Ever been frozen by fear?
This past week, I made a change. I moved brokers for the first time in my career and to be honest about the situation, I was scared to death as I considered the possibility. Change brings with it a lot of fear and uncertainty and probably ten times as much when you’re a new agent. Some of the more experienced agents have probably moved multiple times and are experts at it now, but when you’ve only know life under one broker, the prospect of the move can literally bring things to a crashing halt.
I spent some time thinking about my broker, my career, and my direction over the past few weeks (@LaniAR can attest to that) and it was rough on me. Hints of self-doubt and questioning “am I doing the right thing” were common place, but I knew something was missing from my current position. I wasn’t comfortable. I didn’t feel right. I was uneasy and therefore not as productive as I could be. I like my broker and learned a ton from him. I liked my fellow agents.
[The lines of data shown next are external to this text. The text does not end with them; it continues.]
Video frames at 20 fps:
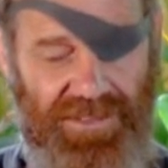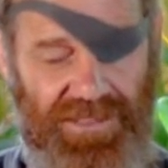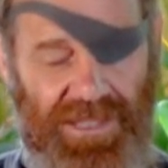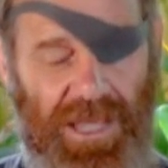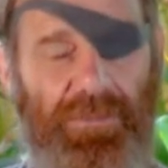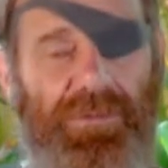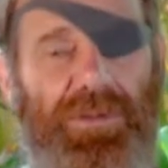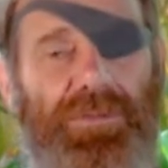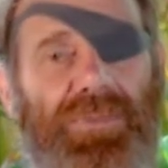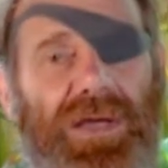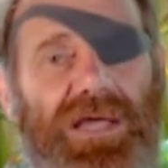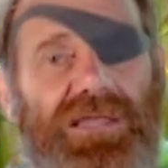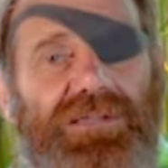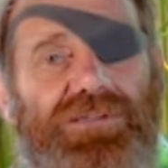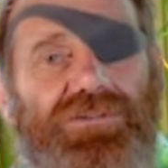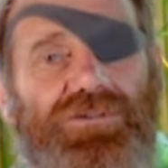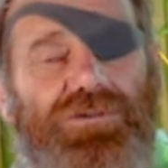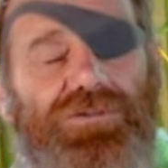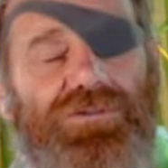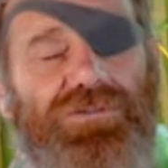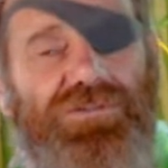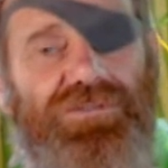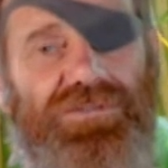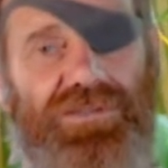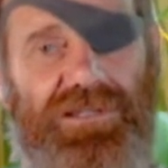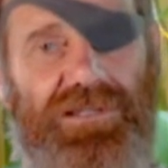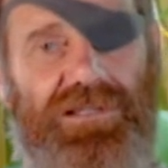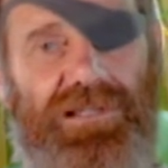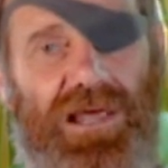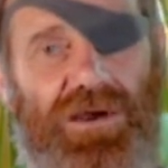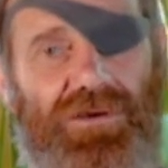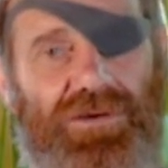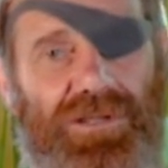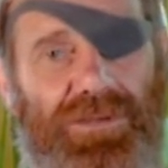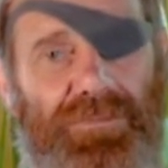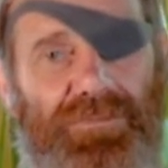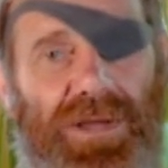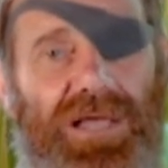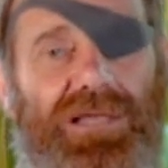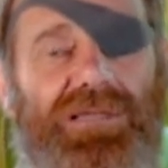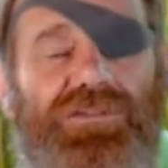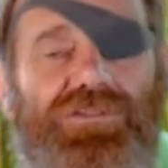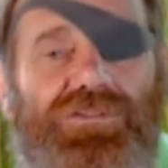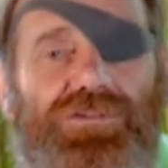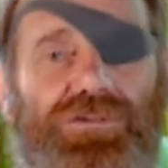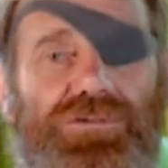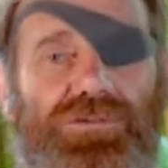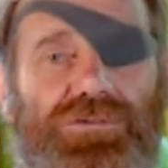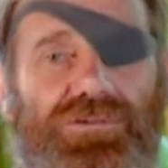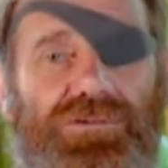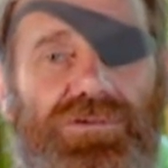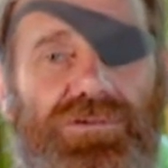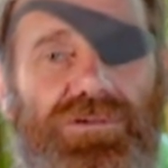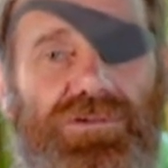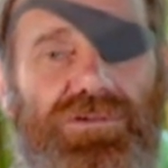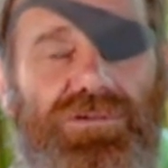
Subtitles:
coming back into singularity, back into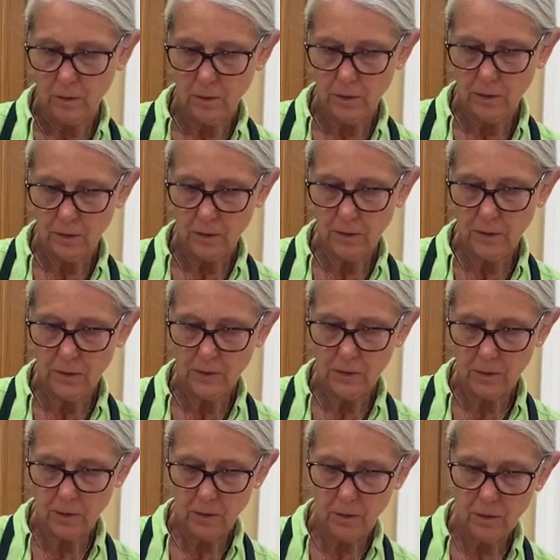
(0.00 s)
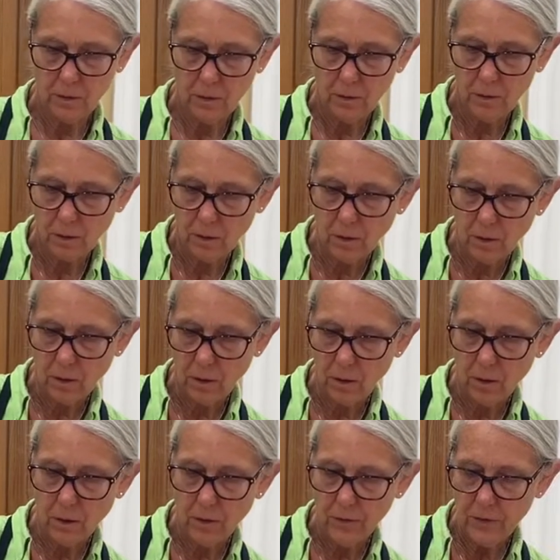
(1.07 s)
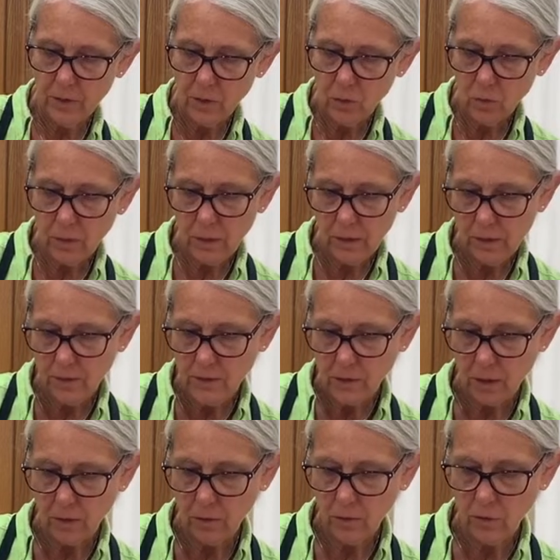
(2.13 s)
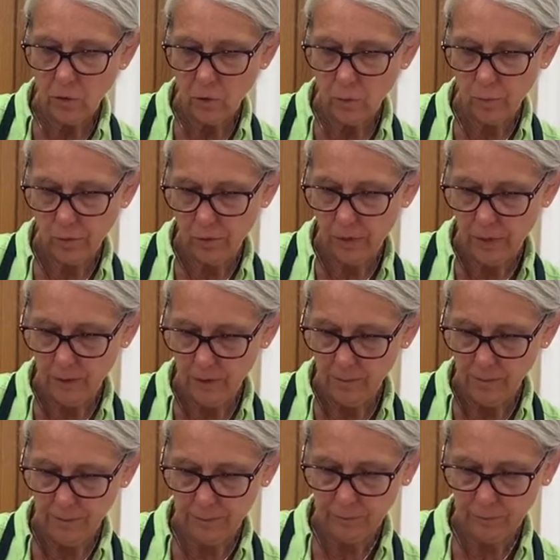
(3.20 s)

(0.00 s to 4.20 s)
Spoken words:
till all the ingredients are incorporated.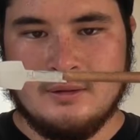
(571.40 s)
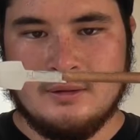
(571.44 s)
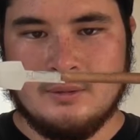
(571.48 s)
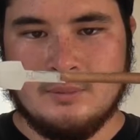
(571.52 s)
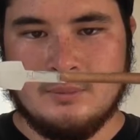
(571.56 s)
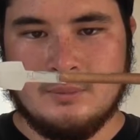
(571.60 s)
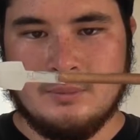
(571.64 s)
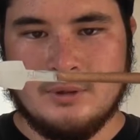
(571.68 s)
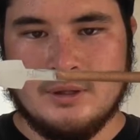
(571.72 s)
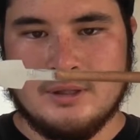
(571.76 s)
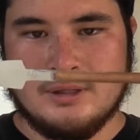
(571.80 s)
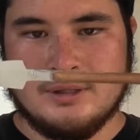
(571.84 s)
you
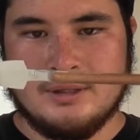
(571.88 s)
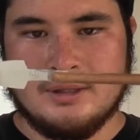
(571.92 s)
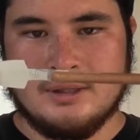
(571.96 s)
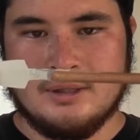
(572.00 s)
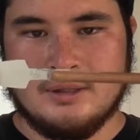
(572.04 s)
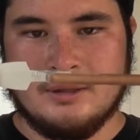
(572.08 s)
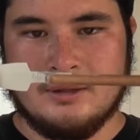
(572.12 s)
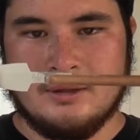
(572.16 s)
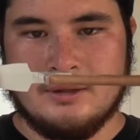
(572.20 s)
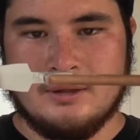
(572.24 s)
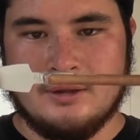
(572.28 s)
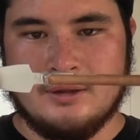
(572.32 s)
press
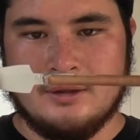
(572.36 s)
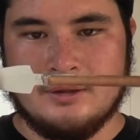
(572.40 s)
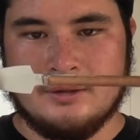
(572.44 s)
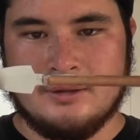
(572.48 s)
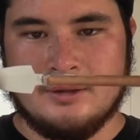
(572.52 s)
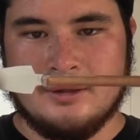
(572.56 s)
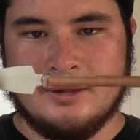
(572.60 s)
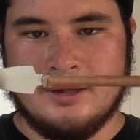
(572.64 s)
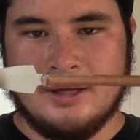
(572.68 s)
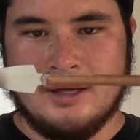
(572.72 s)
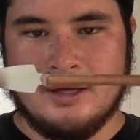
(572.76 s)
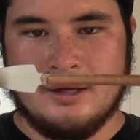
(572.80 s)
it
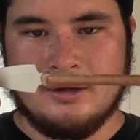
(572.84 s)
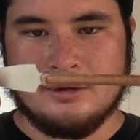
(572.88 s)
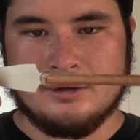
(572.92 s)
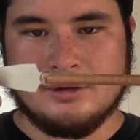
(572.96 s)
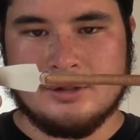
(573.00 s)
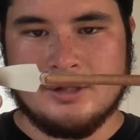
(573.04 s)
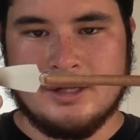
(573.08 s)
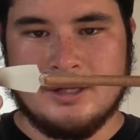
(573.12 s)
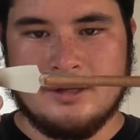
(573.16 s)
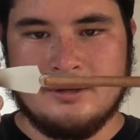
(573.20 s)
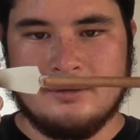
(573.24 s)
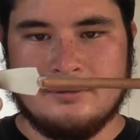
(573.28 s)
onto the arrow
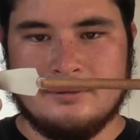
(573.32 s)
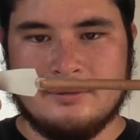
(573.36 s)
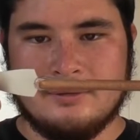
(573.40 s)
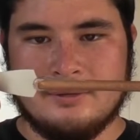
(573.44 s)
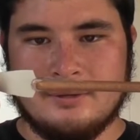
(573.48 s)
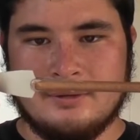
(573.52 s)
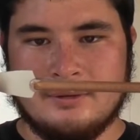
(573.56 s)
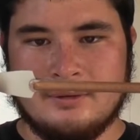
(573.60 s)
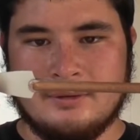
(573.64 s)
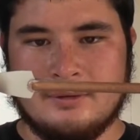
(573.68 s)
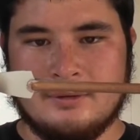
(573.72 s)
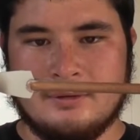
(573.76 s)
shaft,
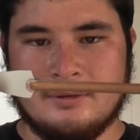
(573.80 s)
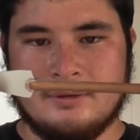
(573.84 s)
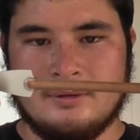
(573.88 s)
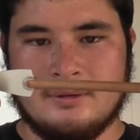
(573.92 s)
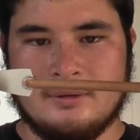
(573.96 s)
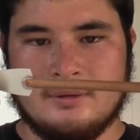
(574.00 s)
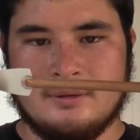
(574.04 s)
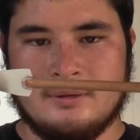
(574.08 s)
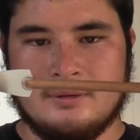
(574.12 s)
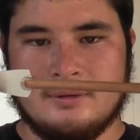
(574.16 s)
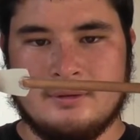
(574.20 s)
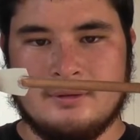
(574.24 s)

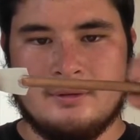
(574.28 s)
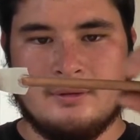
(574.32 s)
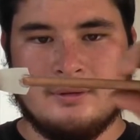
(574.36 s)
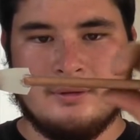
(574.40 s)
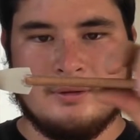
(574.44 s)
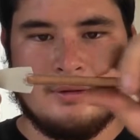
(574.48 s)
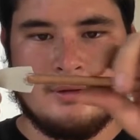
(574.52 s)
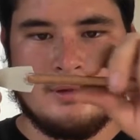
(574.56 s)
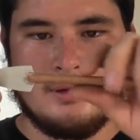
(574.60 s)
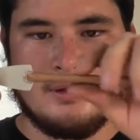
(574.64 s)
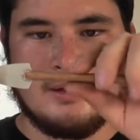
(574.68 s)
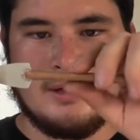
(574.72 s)

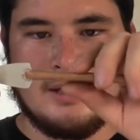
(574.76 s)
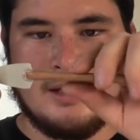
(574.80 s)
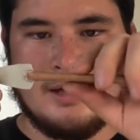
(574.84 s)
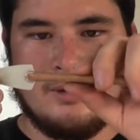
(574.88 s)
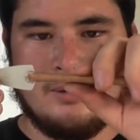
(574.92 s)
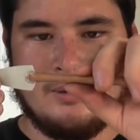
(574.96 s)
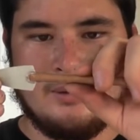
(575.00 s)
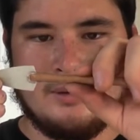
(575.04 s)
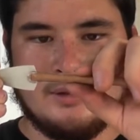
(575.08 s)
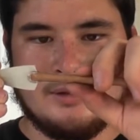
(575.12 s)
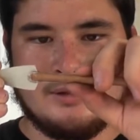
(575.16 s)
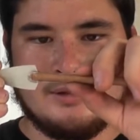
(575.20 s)
and
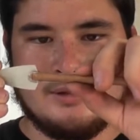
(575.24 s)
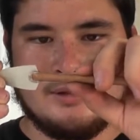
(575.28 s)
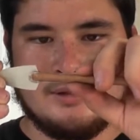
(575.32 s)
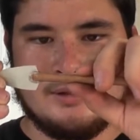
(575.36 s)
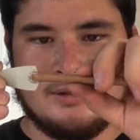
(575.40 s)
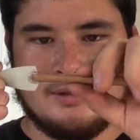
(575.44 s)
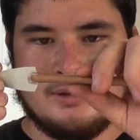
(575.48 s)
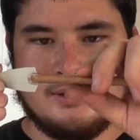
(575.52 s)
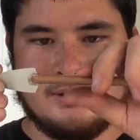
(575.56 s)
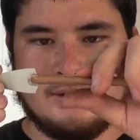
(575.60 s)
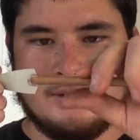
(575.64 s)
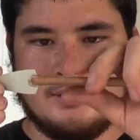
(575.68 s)
now while
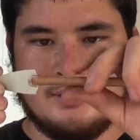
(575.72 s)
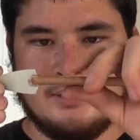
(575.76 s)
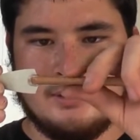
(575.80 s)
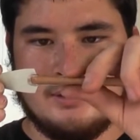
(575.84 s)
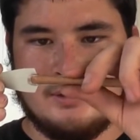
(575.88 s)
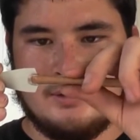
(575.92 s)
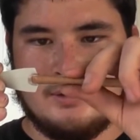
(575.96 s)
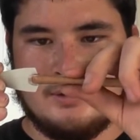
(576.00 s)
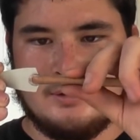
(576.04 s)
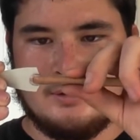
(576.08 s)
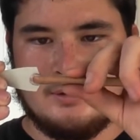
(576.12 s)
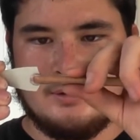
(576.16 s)
it's
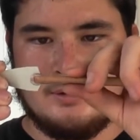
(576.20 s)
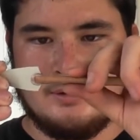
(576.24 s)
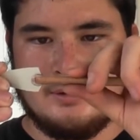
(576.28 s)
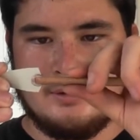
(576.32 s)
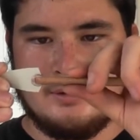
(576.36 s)
still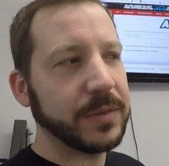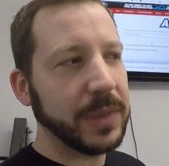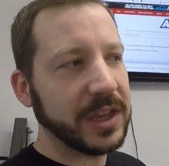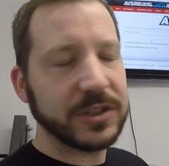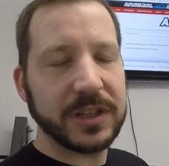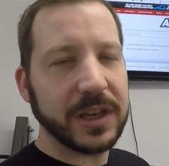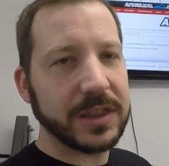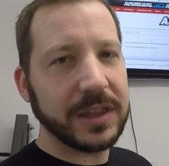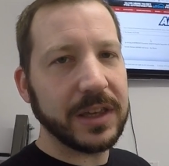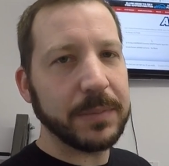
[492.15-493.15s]
Managed to
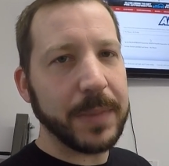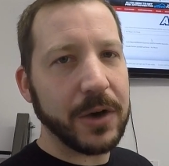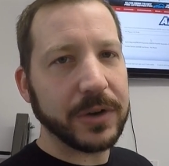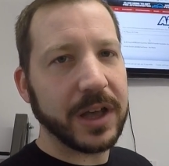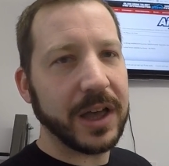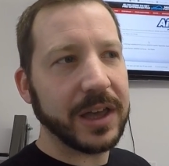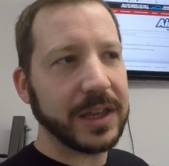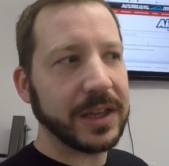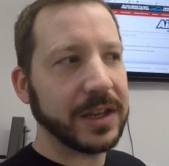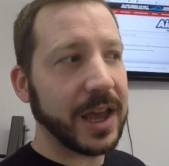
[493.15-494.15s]
get the mount
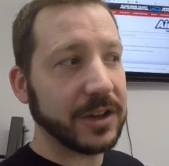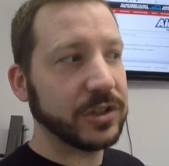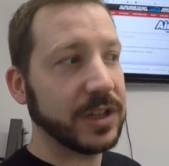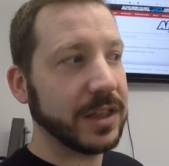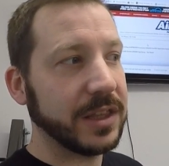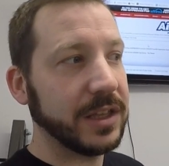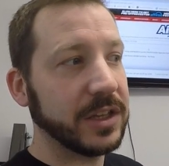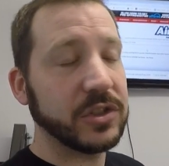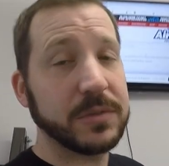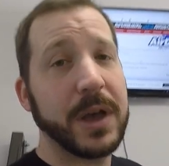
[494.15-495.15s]
cut and actually got the
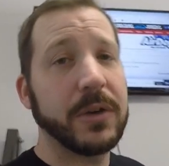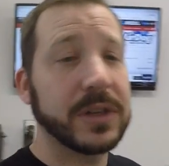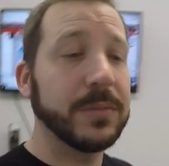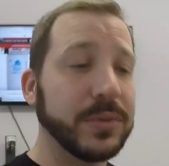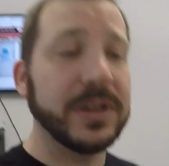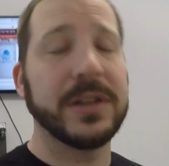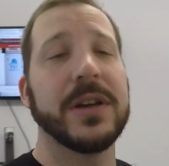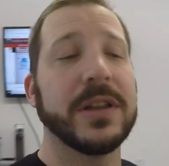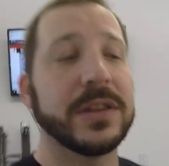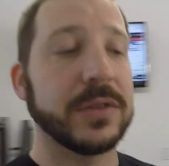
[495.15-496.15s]
engine mount completely
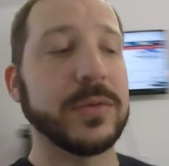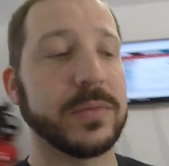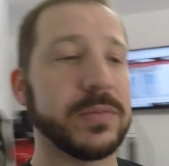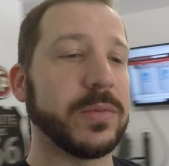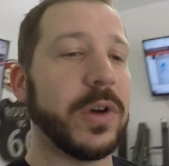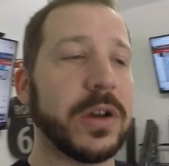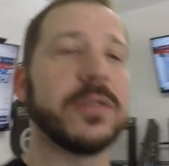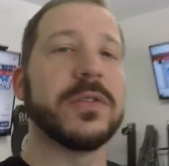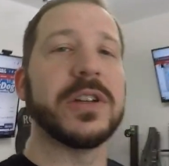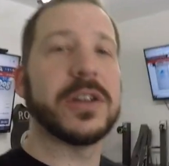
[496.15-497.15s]
on there. We'll walk
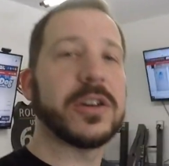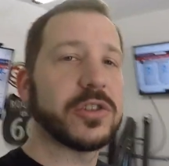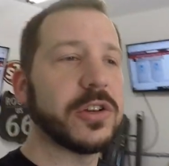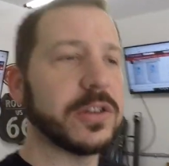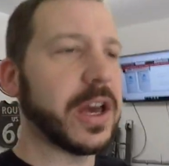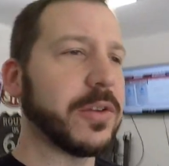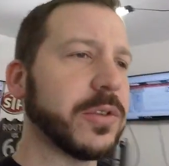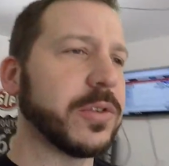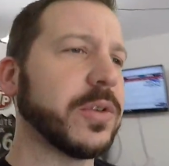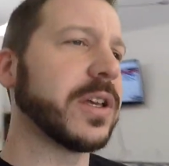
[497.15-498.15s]
over here and I'll show you that
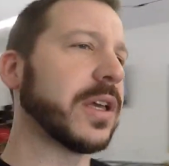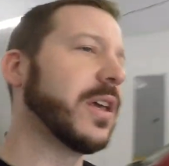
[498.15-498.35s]
real quick.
I liked the office staff. I was getting good support, but I was lacking the key ingredient that I felt was necessary.
Self-motivation. I was motivated to succeed and to give the best to my clients, don’t get me wrong, I just seemed to lack the magic something that pushes a person to exceed. I didn’t know it at the time, but that was what was missing. I knew I had to do some thinking on the subject, but when I bumped into soon-to-be new broker at a meeting, I immediately knew I had to get serious about the thought. Having spent my entire career under one broker, the thought sent chills down my spine. What would I do? Could I do it? Should I do it? How is it done?
Shaking like a leaf.
A few days after we met, my soon-to-be new broker scheduled an appointment with me to sit down and chat. I was nervous, my mouth was dry, and my hands were sweating. I worried that I wouldn’t be good enough for them or they wouldn’t be good enough for me. I worried if the shirt I was wearing had any wrinkles in it. I was sure I was going to spill coffee all over myself and have to excuse myself from the meeting. Doubt. Fear. Uncertainty. Ridiculous thoughts. They were all a part of the day.
The meeting was great and I did relax eventually. What amazed me was that Sheila Moran (my now-new broker) had a certain spark to her. We discussed fear and the prospect of change. She spoke from her own experience. She understood my need to be pushed in just the right way in order to make me more successful. And she was willing to take on that challenge. I didn’t sign up right there and then, as I wanted to discuss it with my wife, but I called the next morning and said “I’m in.”
I’m still settling into my new office and getting used to all the little difference between it and my last one. I’m still nervous at times, but that has been overrun for the most part by an extreme determination to far surpass my goals and the knowledge that I have the tools and support system to do it. I am getting comfortable again and am already seeing the results of change on my mindset. Although I feared it, I knew in the back of my mind that it was the only way.
Stop and think.
Real estate agents always talk about “getting out of your comfort zone” by doing activities that force you into a slightly uncomfortable position, but will pay off in the end and boost your confidence in those activities. When you’re a new agent, there’s plenty to be uncomfortable with – everything that surrounds you is new and different. Out of that discomfort, you are forced to find your way and as you do, you find that it really wasn’t anything to be afraid of in the first place.
Switching brokers is no different. It’s a hard step to take, but sometimes you need to make the switch in order to seek out what you value as an agent. I value knowledgeable agents/broker, a love of technology, an encouraging atmosphere, and a broker who’s not afraid to crack the whip when it needs cracked. I don’t need to be patted on the back every five seconds, but I do need someone to recognize the value of what I do right and is willing to correct what needs improvement.
As agents, we are all taught how we are “independent contractors,” but in many ways, we need to be able to rely on the people around us. Yes, I’m independent, but I am part of a bigger whole as well. And if that “whole” is not providing me what I need, I must question it and change or face certain failure. I didn’t come here to fail. When was the last time you looked around yourself and thought you couldn’t bear one more minute of your situation, but when the fear and uncertainty crept up on you, you settled for what you had instead of reaching for what you want. I don’t know about you, but I’m willing to be afraid in order to succeed.